SOCRadar Supply Chain Intelligence module

In addition, intelligence information about recent campaigns in attack categories can also be critical for your business. Campaigns can be defined as a group of unauthorized intrusion activities carried out over a certain period with common goals and objectives. The typical feature of these activities may or may not be directly and individually linked to a specific threat actor. Therefore, you can follow these threat elements spread over a very wide area on the SOCRadar Campaign page and develop strategies by gaining insight into country and sector-based targets.

SOCRadar Labs, Campaigns Page

Conclusion

Strategic threat intelligence can help organizations reset the corporate culture, shifting cybersecurity accountability from its silo and elevating cyber risk understanding and decision-making to business leaders. An important way to bridge the gap so that cyber issues and solutions are relevant and understandable to the C-suite and boardroom is to look at cyber threats through the lens of threat intelligence.

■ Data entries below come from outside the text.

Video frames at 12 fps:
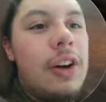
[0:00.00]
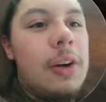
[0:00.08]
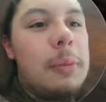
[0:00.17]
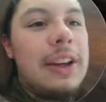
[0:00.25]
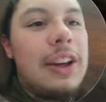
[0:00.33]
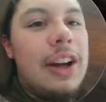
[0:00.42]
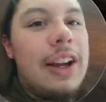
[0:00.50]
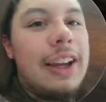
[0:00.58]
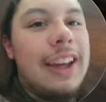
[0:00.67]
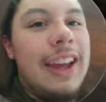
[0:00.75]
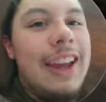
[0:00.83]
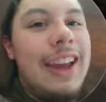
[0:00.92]
Oh my god, I
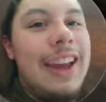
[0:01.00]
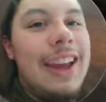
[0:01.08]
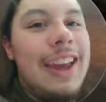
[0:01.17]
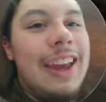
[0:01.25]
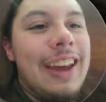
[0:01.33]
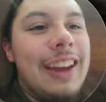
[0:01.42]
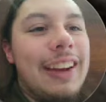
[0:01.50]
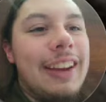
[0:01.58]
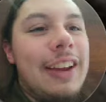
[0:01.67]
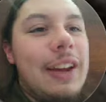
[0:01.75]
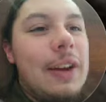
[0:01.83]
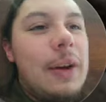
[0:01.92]
can.
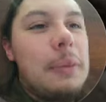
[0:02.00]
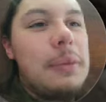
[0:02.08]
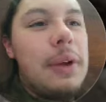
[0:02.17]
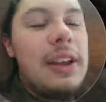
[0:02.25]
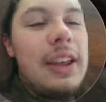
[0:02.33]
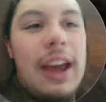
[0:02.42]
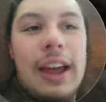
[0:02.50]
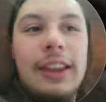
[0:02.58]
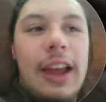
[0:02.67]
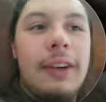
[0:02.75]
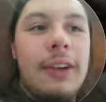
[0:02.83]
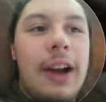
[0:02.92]
But yeah,
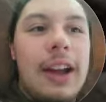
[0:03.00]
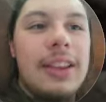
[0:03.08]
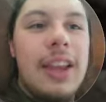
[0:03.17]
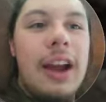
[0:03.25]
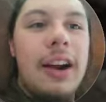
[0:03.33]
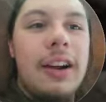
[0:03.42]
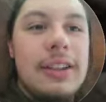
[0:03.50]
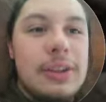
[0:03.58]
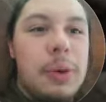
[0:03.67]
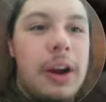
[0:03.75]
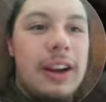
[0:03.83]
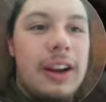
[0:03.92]
that right there
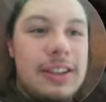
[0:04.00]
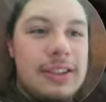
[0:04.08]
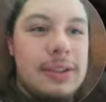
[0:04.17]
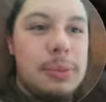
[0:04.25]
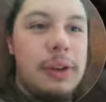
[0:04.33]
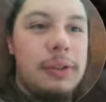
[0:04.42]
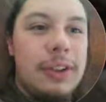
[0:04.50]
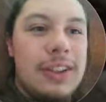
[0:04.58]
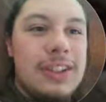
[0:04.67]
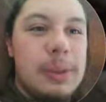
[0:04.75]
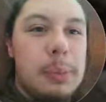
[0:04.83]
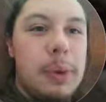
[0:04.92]
is where his swivel
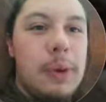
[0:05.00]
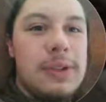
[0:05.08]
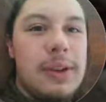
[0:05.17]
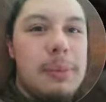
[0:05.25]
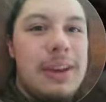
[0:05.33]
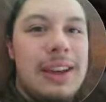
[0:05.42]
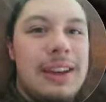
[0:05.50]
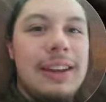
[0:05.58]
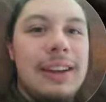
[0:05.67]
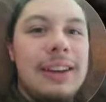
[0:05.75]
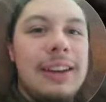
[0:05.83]
is supposed to be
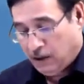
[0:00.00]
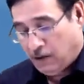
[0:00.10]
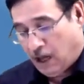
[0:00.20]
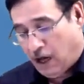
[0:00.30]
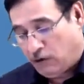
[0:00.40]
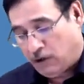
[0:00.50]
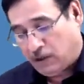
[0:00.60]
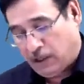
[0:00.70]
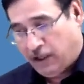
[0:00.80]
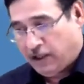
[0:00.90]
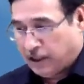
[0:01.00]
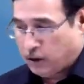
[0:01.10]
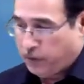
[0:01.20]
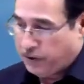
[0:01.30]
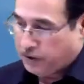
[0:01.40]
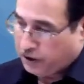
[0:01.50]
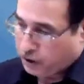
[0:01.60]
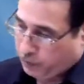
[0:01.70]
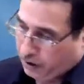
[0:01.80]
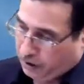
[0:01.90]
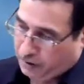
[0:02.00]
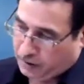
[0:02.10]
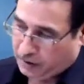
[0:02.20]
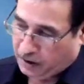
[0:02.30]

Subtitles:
Outstanding expenses means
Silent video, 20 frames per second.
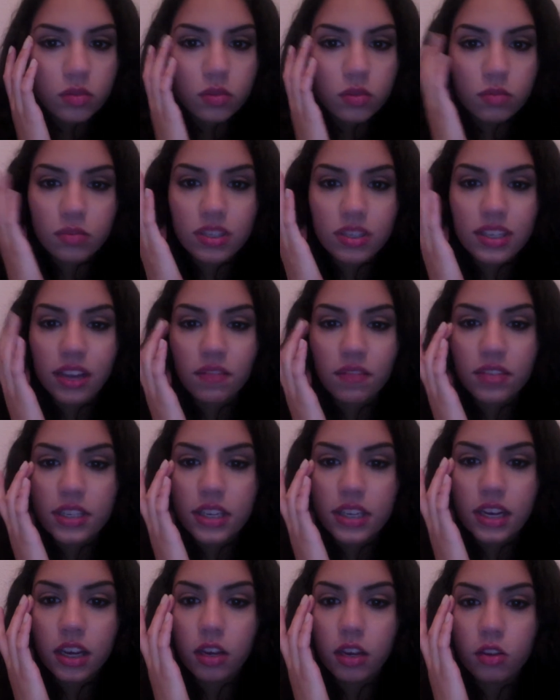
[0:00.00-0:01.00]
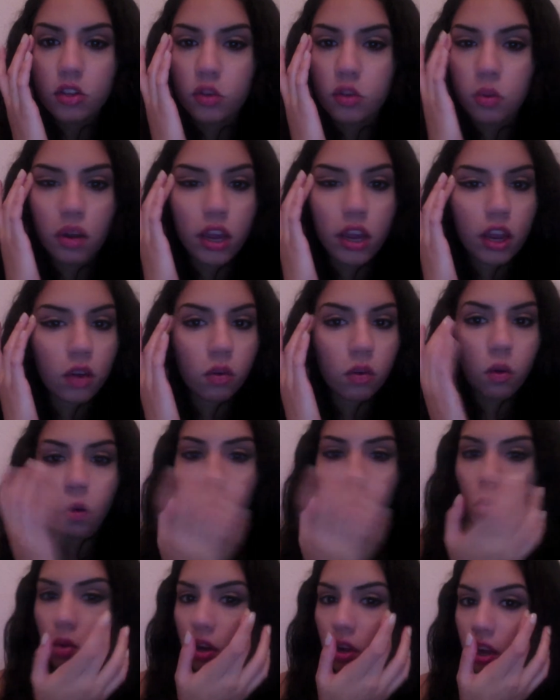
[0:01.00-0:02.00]
seventeen, twenty year
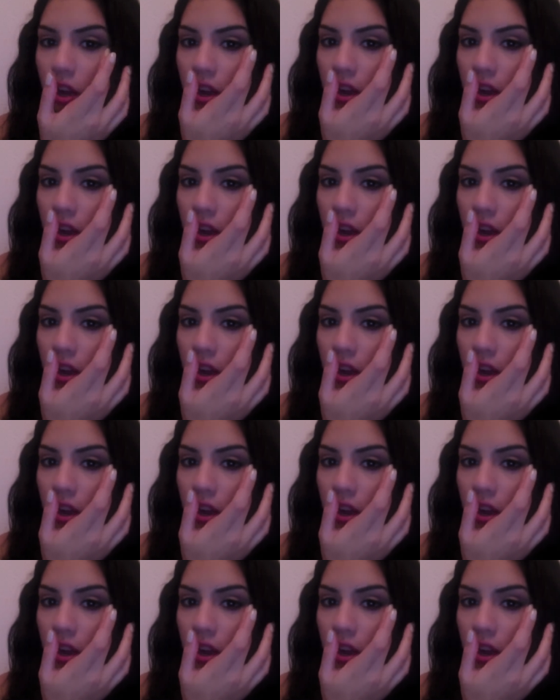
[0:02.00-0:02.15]
old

A powerful way to start is to create the “blueprint” for each business unit in your organization using the key questions highlighted above in a structured way and shoot for delivering a finished intelligence product that provides the business unit leader with insight and context into where they stand on cyber threats and what actions they can take to mitigate these threats to their business unit.

Ultimately, strategic CTI should drive your cybersecurity program and approach. It ensures your organizational strategy is linked to your cyber risk management and lays the groundwork for more meaningful risk assessments and threat impact analysis to help you move to a more proactive stance that improves your overall cyber hygiene.

Organizations not only need to develop sufficient capabilities to protect themselves but also to do so at a reasonable and predictable cost. For providing and enabling a formation of a threat intelligence practice, it has been recommended to examine and explore CTI solutions on how to ingest and acquire threat intelligence information properly and integrate it into your decision-making process.